Repeat the data exactly, please; no pictures belong in the copy.

** SUPPLIED MATERIAL **

= Beginning of Section =

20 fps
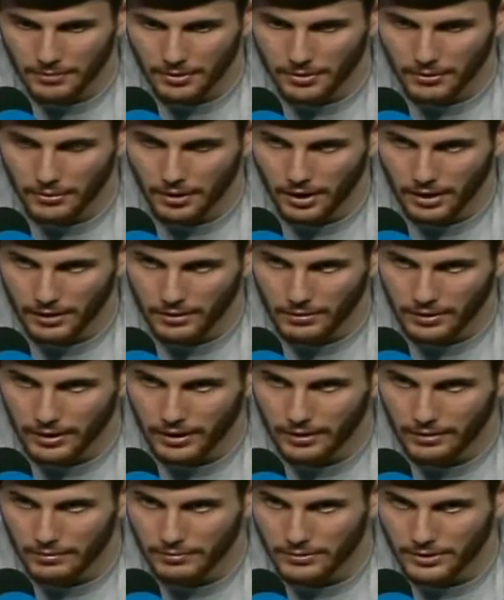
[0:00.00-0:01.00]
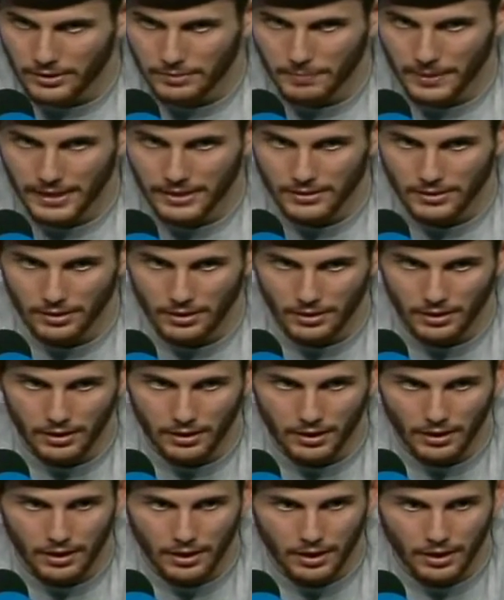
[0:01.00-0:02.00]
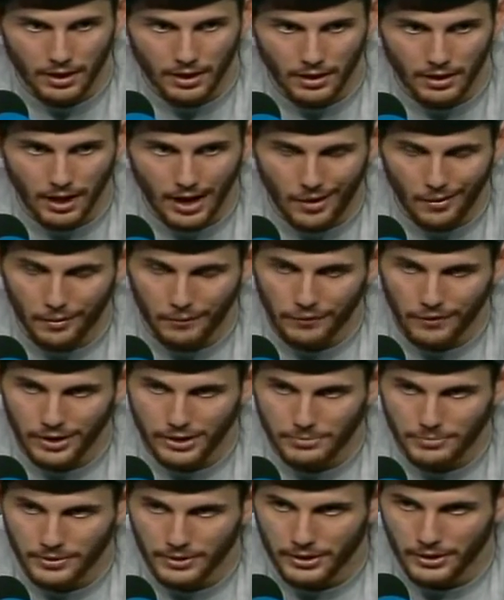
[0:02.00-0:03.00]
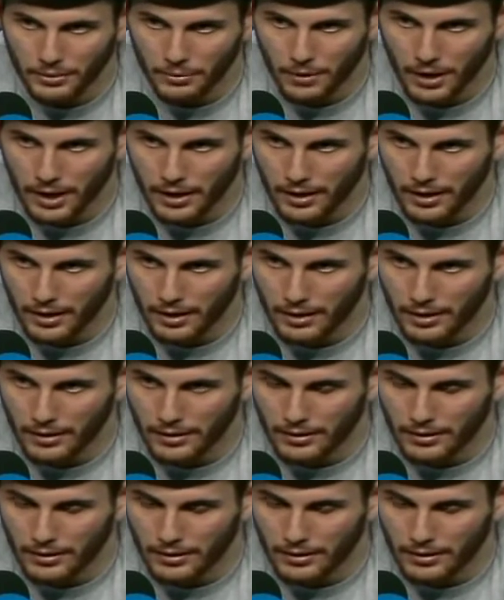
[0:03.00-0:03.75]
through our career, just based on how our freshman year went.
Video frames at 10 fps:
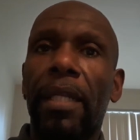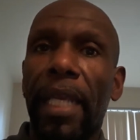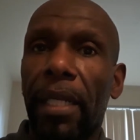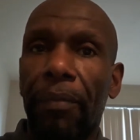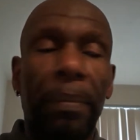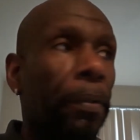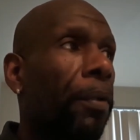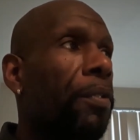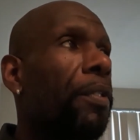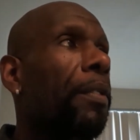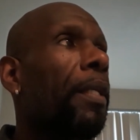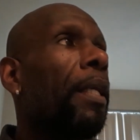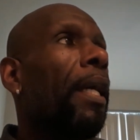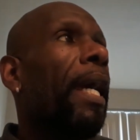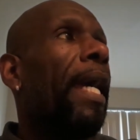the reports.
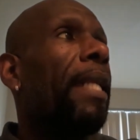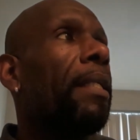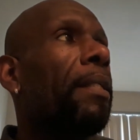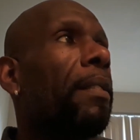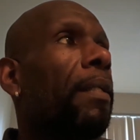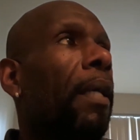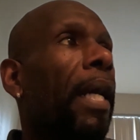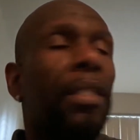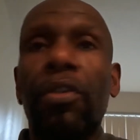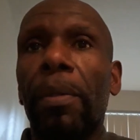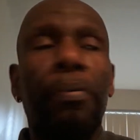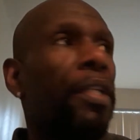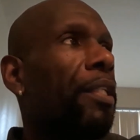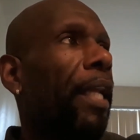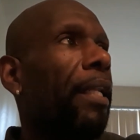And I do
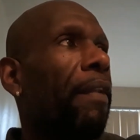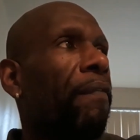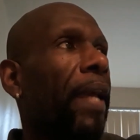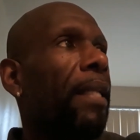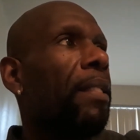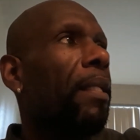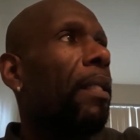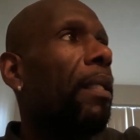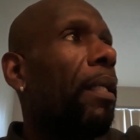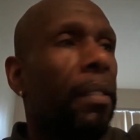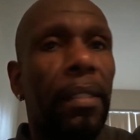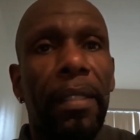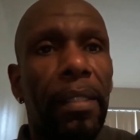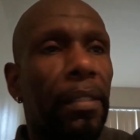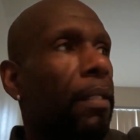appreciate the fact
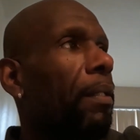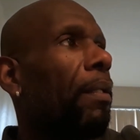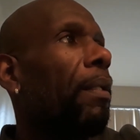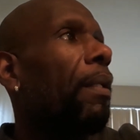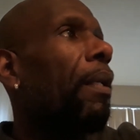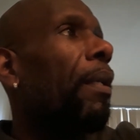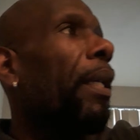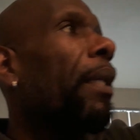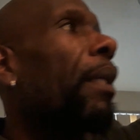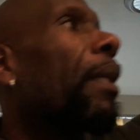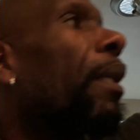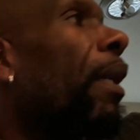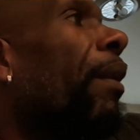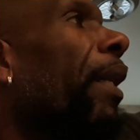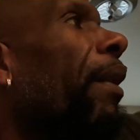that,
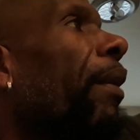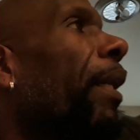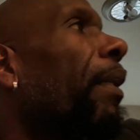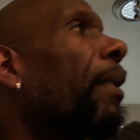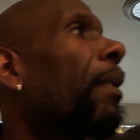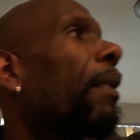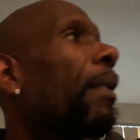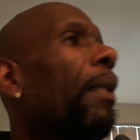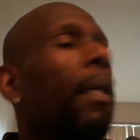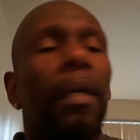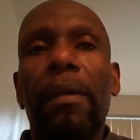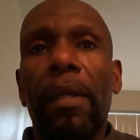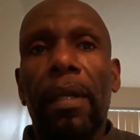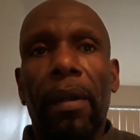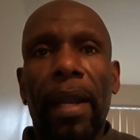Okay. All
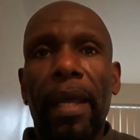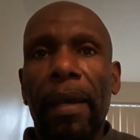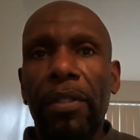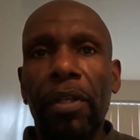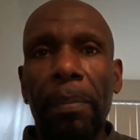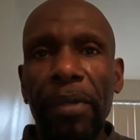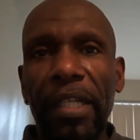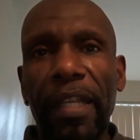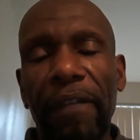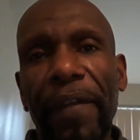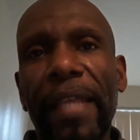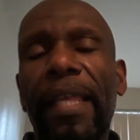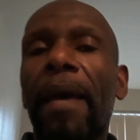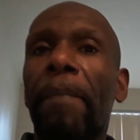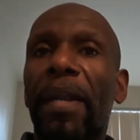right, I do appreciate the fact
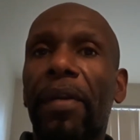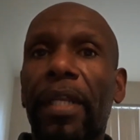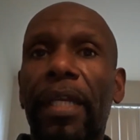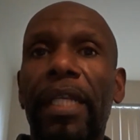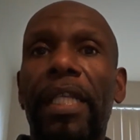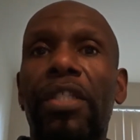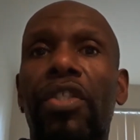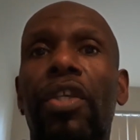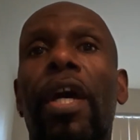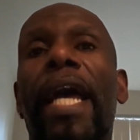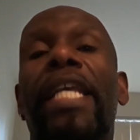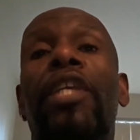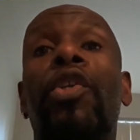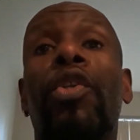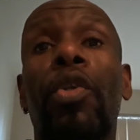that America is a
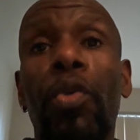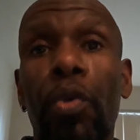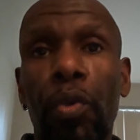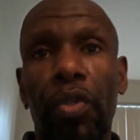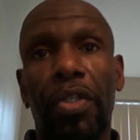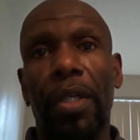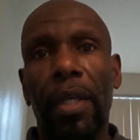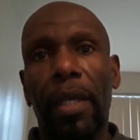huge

= End of Section =

** RESULT OF THE EXERCISE **
20 fps
[0:00.00-0:01.00]
[0:01.00-0:02.00]
[0:02.00-0:03.00]
[0:03.00-0:03.75]
through our career, just based on how our freshman year went.
Video frames at 10 fps:
the reports.
And I do
appreciate the fact
that,
Okay. All
right, I do appreciate the fact
that America is a
huge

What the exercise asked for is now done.